Como é a integração do trabalho da Fenae com os sindicatos e as centrais sindicais? – A Federação das Associações de Pessoal da Caixa Econômica (são 27 APCEF’s) tem 48 anos e sempre tivemos uma parceria de atuação e defesa dos bancos públicos e da democracia com as outras entidades. Praticamente todos os sindicatos dos bancários têm alguma interação, embora sejamos entidades separadas, cada uma com sua natureza. Mas a atuação política com elas é grande. Com as centrais sindicais, o movimento de moradores, os movimentos habitacionais, todos têm uma atuação grande da nossa parte. Sozinho não se vai a canto nenhum. Todas as entidades que têm isso no seu escopo, são nossas parceiras.
Dos 82 mil funcionários da Caixa, quantos estão associados à Fenae? – Entre os 82 mil da ativa e mais 50 mil aposentados, de 55 mil a 60 mil são associados à Fenae e às APCEF’s.
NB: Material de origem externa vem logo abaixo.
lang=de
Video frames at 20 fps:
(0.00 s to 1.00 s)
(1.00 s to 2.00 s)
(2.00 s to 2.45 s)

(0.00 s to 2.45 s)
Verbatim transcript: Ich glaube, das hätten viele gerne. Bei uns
Então é esse “exército” de 55 mil pessoas que pode entrar na luta em defesa da Caixa pública… – É. A gente trabalha olhando esses, mas também olha os demais que não são associados, porque a gente tem diversas pautas, como o Fundo de Pensão e plano de saúde da Caixa que extrapolam os associados. Se não tiver a Caixa, por exemplo, não adianta nada eu ter 82 mil, porque vai todo mundo embora. Eu trabalhei no Banco do Estado do Paraná antes de entrar na Caixa, em 1989, e o Banestado foi comprado pelo Itaú. Não tem mais nada do Banestado. Os 8 mil funcionários foram demitidos.
Isso pode se repetir na Caixa? – Tem gente que tem a ilusão de que vai privatizar e vai melhorar. Não vai. Vai fechar. Qual foi a empresa que foi privatizada e melhorou? Nenhuma. Porque o capital pega a parte que dá lucro. Mas essas empresas são públicas. O dono é a sociedade. O que tem dinheiro e o que não tem dinheiro. Para quem tem dinheiro sempre existe uma alternativa. Qualquer banco vai procurar, botar num ar-condicionado, dar um monte de benefício.
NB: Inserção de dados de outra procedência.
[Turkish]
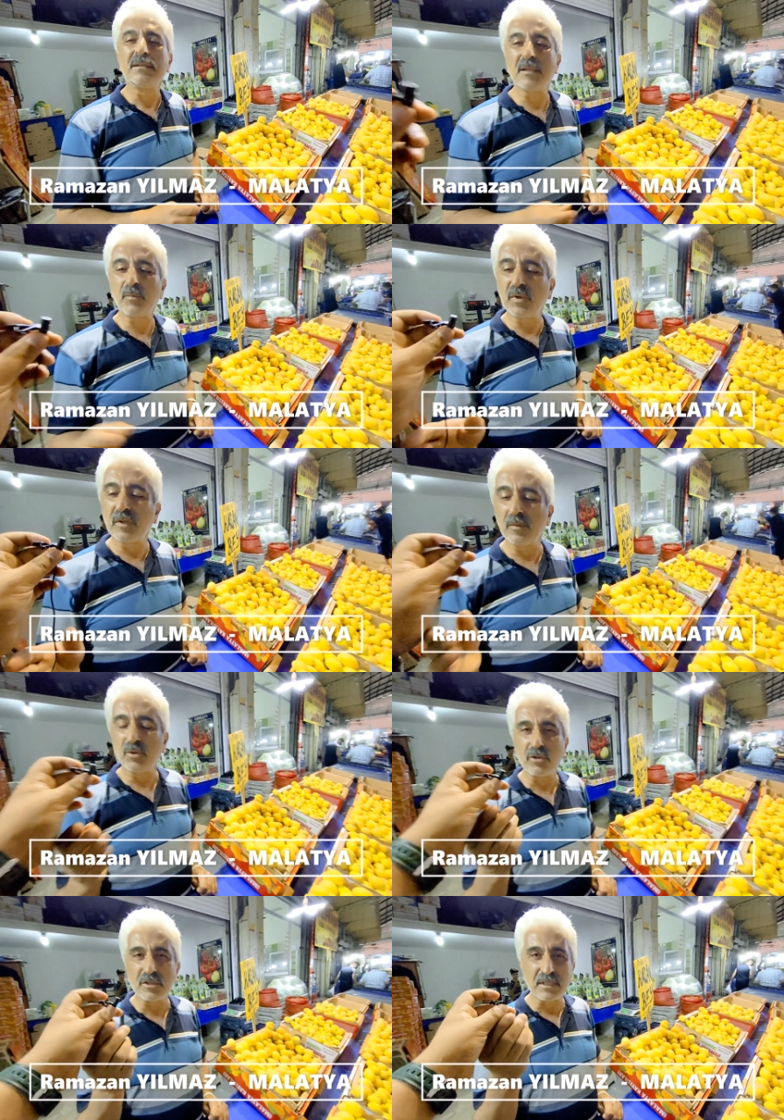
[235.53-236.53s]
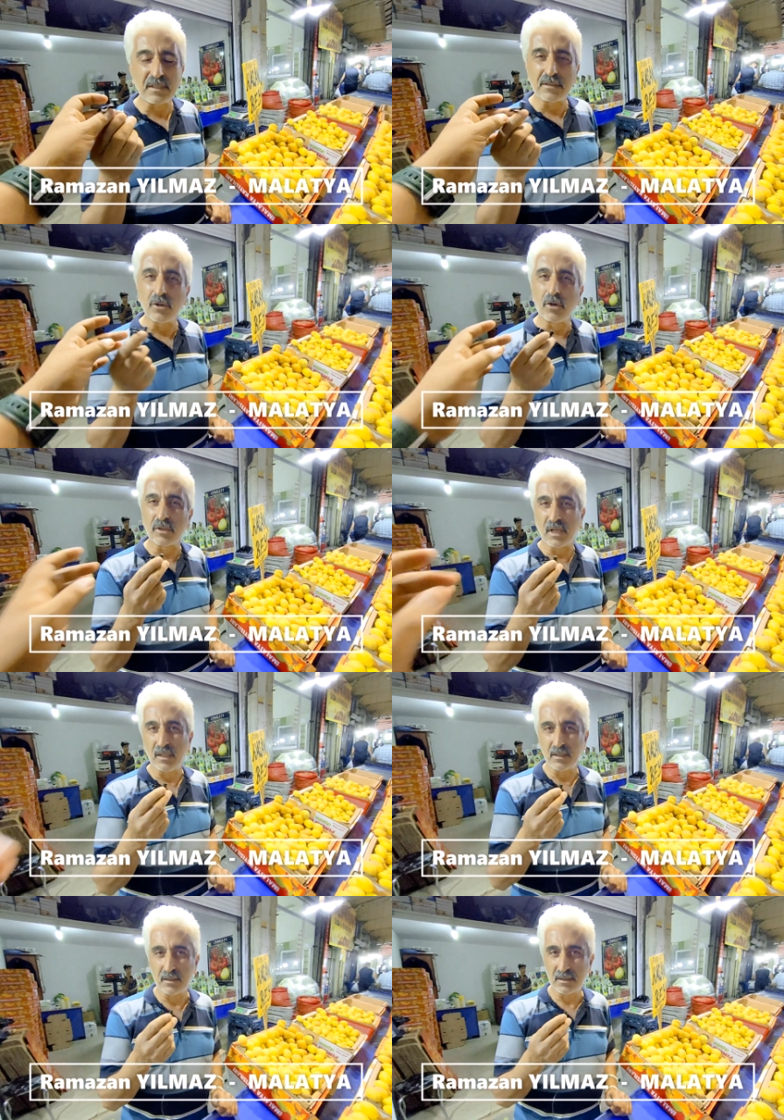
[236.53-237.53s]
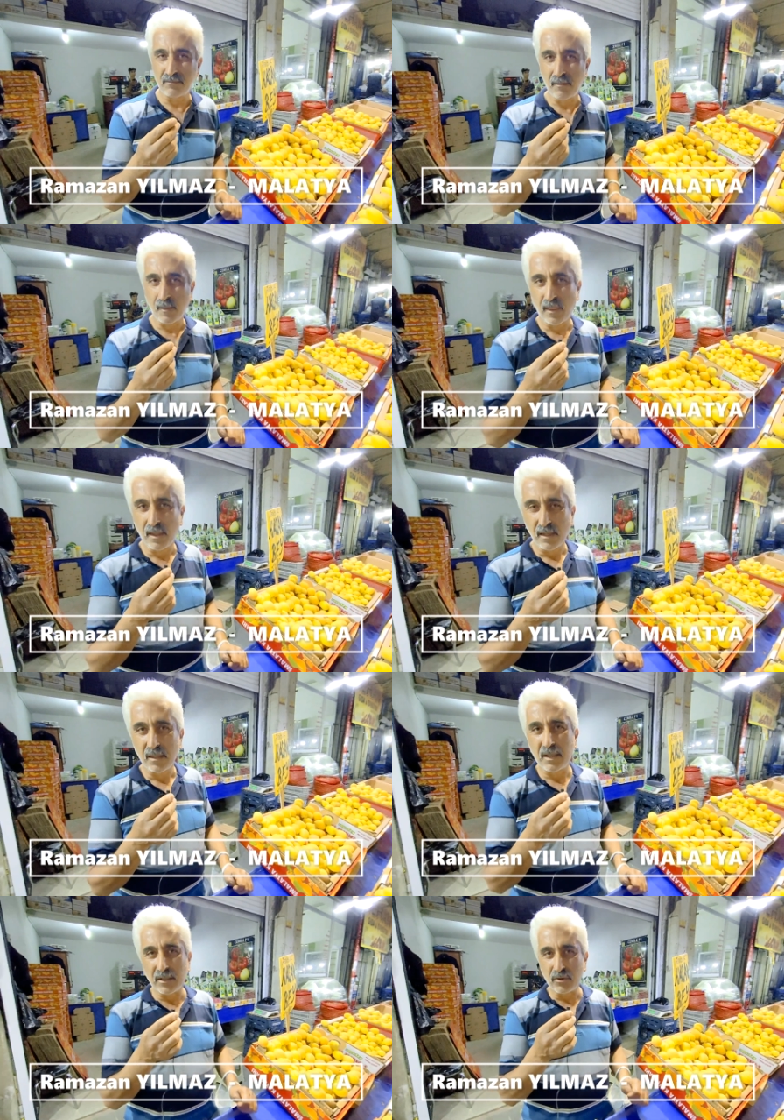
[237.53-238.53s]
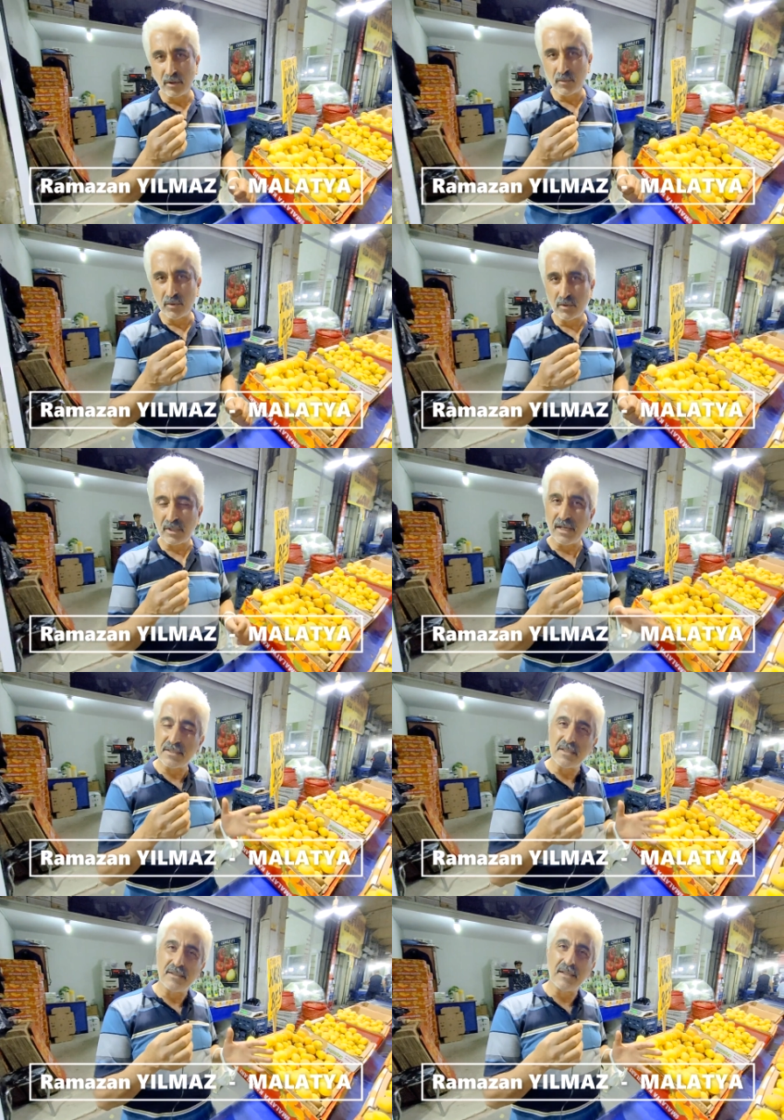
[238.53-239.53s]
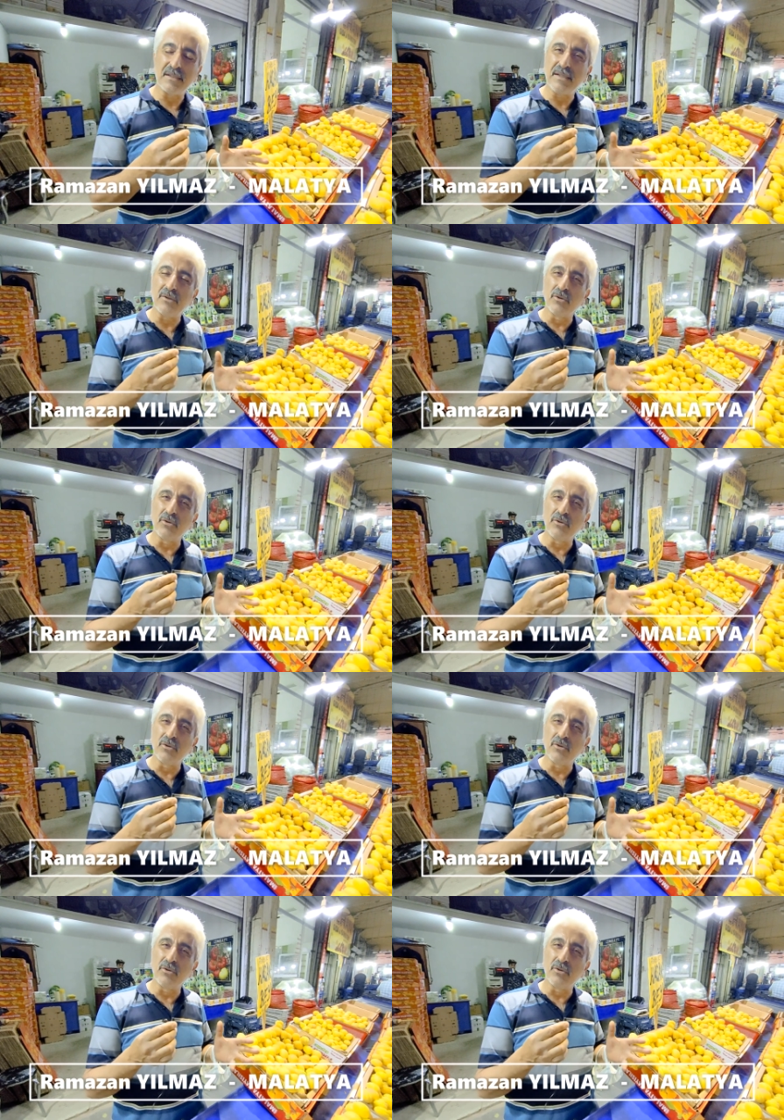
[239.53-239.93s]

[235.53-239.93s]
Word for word: İşte e, bütün sıkıntı orada. Kargo bu kayısıyla diğer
É a lei do mercado… – No Brasil, tem uma distorção tributária muito grande. Quanto menos você ganha, mais você paga de imposto proporcional à sua renda. Estudos mostram que quem ganha até dois salários mínimos paga 52% da renda de imposto, porque é tributado no consumo. Quem tem a renda baixa, sobrevive pra pagar comida e roupa. E é nesses itens que está a tributação. Já é uma distorção muito grande. A sociedade é dona dessas empresas, dona desses bancos, então se tirar essa empresa dessa tarefa, o setor privado não vai atender quem não tem dinheiro. Isso é da natureza do banco.
De que forma as pessoas podem apoiar a campanha? – A Fenae, juntamente com as entidades, tem um comitê em defesa da Caixa, formado pela Federação dos Gestores, pelas associações dos advogados, pela associação dos engenheiros e arquitetos, mais as centrais sindicais. Um embate bom é o Congresso. As pessoas votaram em alguém. Então, têm que procurar os parlamentares que as representam. Nós vamos colocar toda nossa estrutura, toda a nossa energia nessa missão. Temos um canal de comunicação, que é o site da Fenae, tem também A Caixa é Toda Sua, que tem um endereço próprio para as pessoas se inteirarem do assunto, tem as mídias sociais, que estão todas envolvidas. Temos que ir na articulação. Tem que haver conversa, envolvendo as pessoas, família, cliente. O chamamento é para que todos estejamos lá, juntos, para fazer esse enfrentamento e vencer. Quem sabe daqui alguns anos possamos ter novamente a tranquilidade de trabalhar em uma empresa que proporciona um futuro melhor. Hoje, esse futuro está sob ameaça.